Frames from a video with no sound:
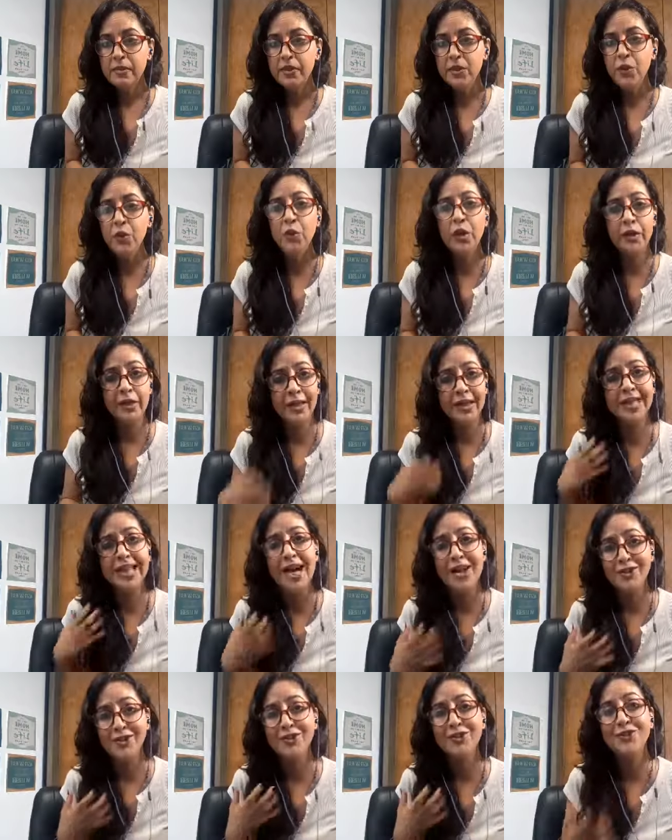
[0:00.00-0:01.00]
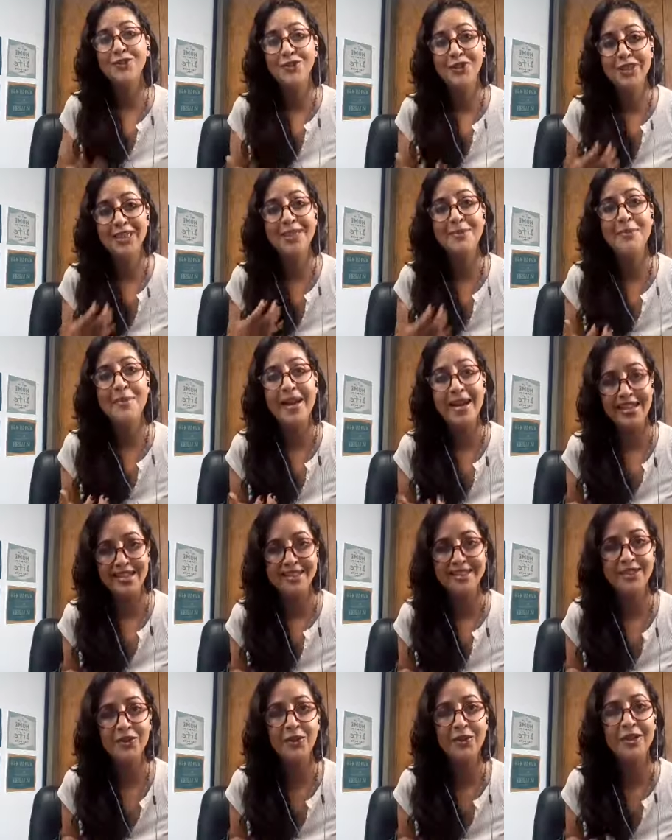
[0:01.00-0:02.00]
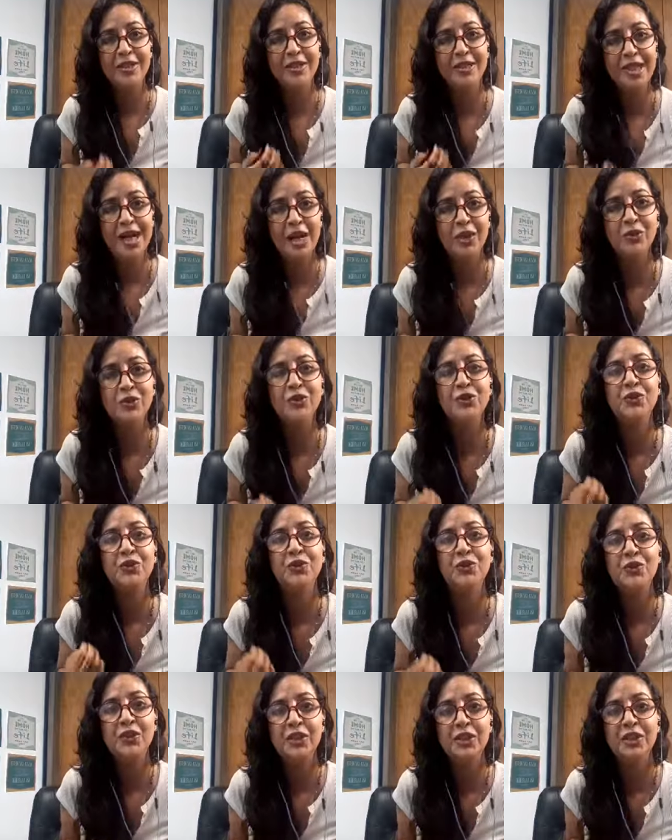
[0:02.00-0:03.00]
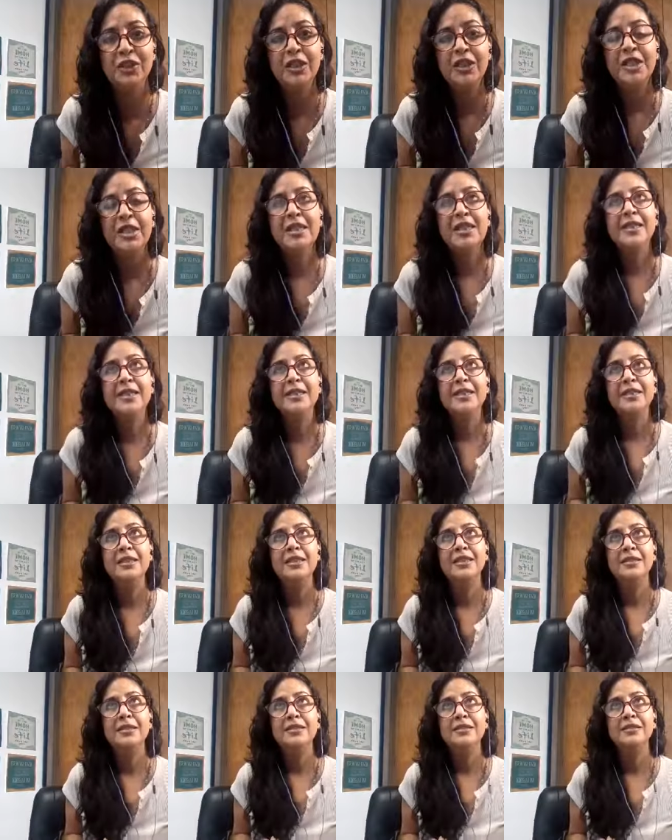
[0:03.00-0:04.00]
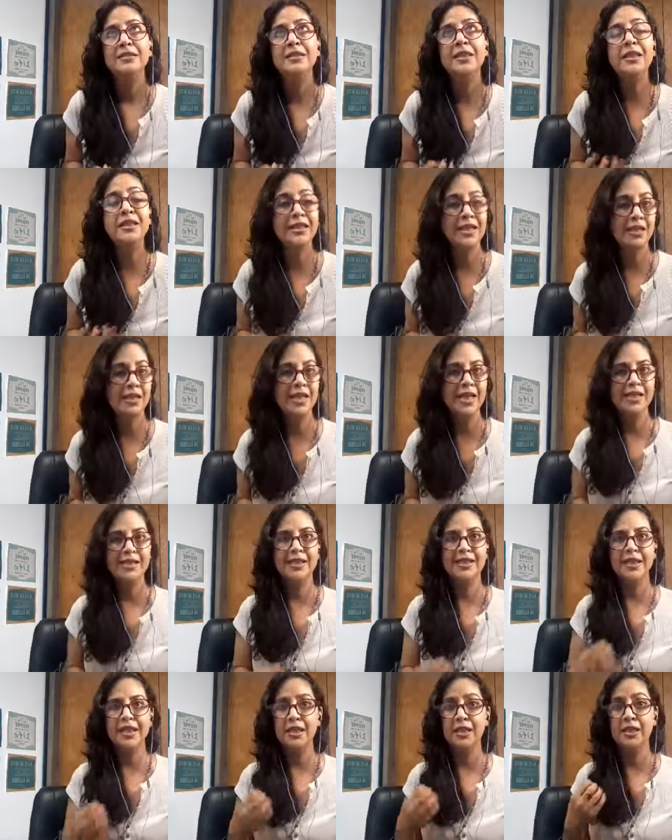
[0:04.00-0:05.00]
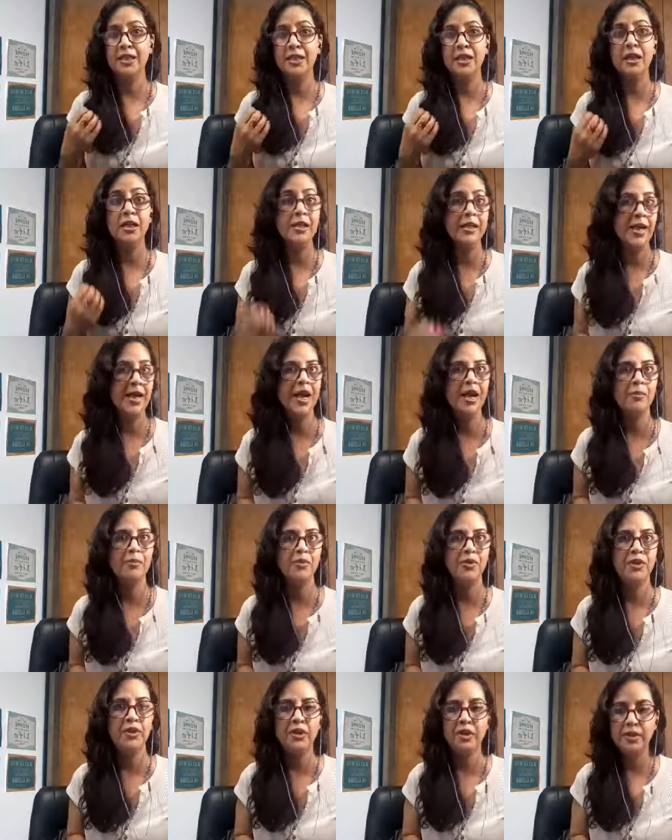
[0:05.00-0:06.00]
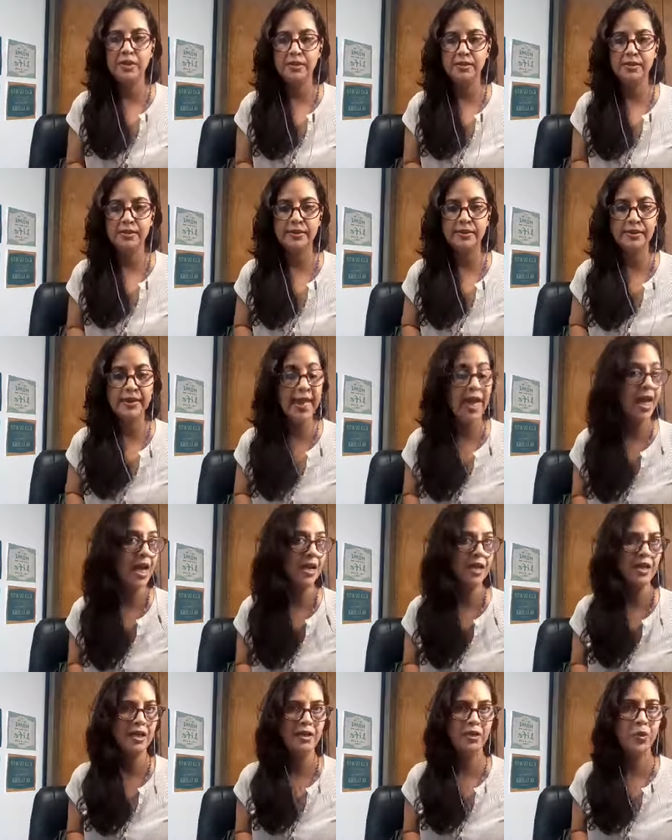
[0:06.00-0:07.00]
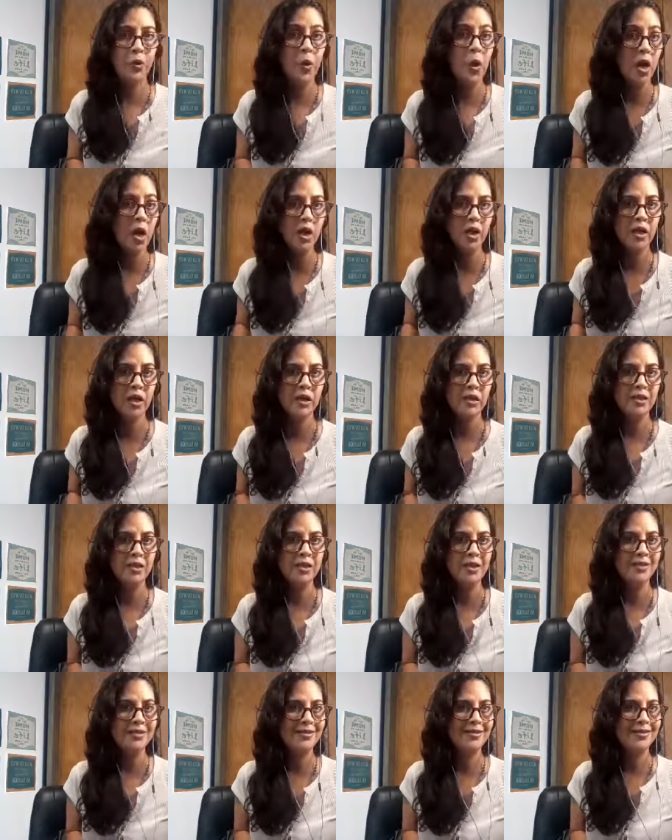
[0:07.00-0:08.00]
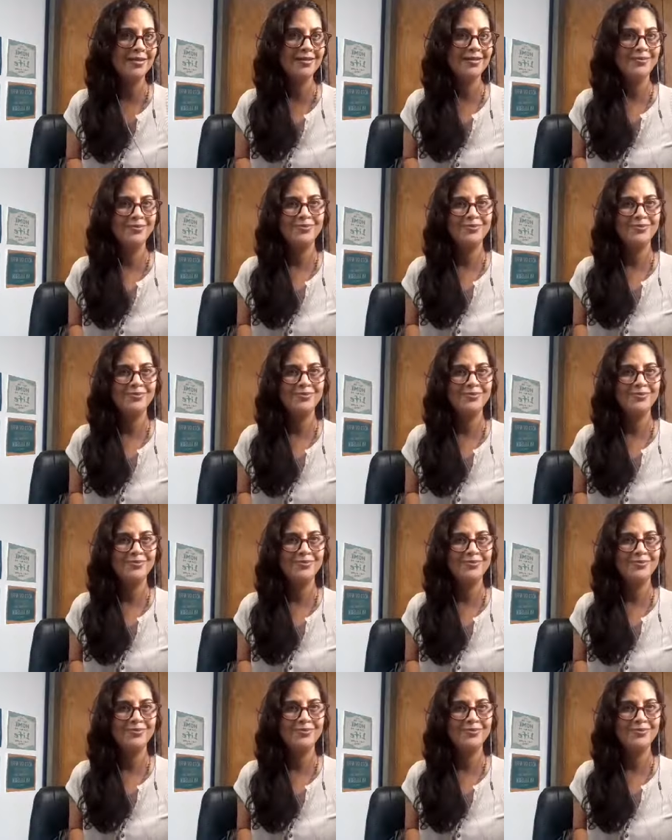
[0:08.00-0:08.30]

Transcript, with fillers: you are allowed to feeling bad. You are allowed to feel disconnected and unhappy and sad and cry and and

::::

**Exercise aim:**
Copy the lines above exactly and exclude every image.

**Result for this exercise:**
Frames from a video with no sound:
[0:00.00-0:01.00]
[0:01.00-0:02.00]
[0:02.00-0:03.00]
[0:03.00-0:04.00]
[0:04.00-0:05.00]
[0:05.00-0:06.00]
[0:06.00-0:07.00]
[0:07.00-0:08.00]
[0:08.00-0:08.30]

Transcript, with fillers: you are allowed to feeling bad. You are allowed to feel disconnected and unhappy and sad and cry and and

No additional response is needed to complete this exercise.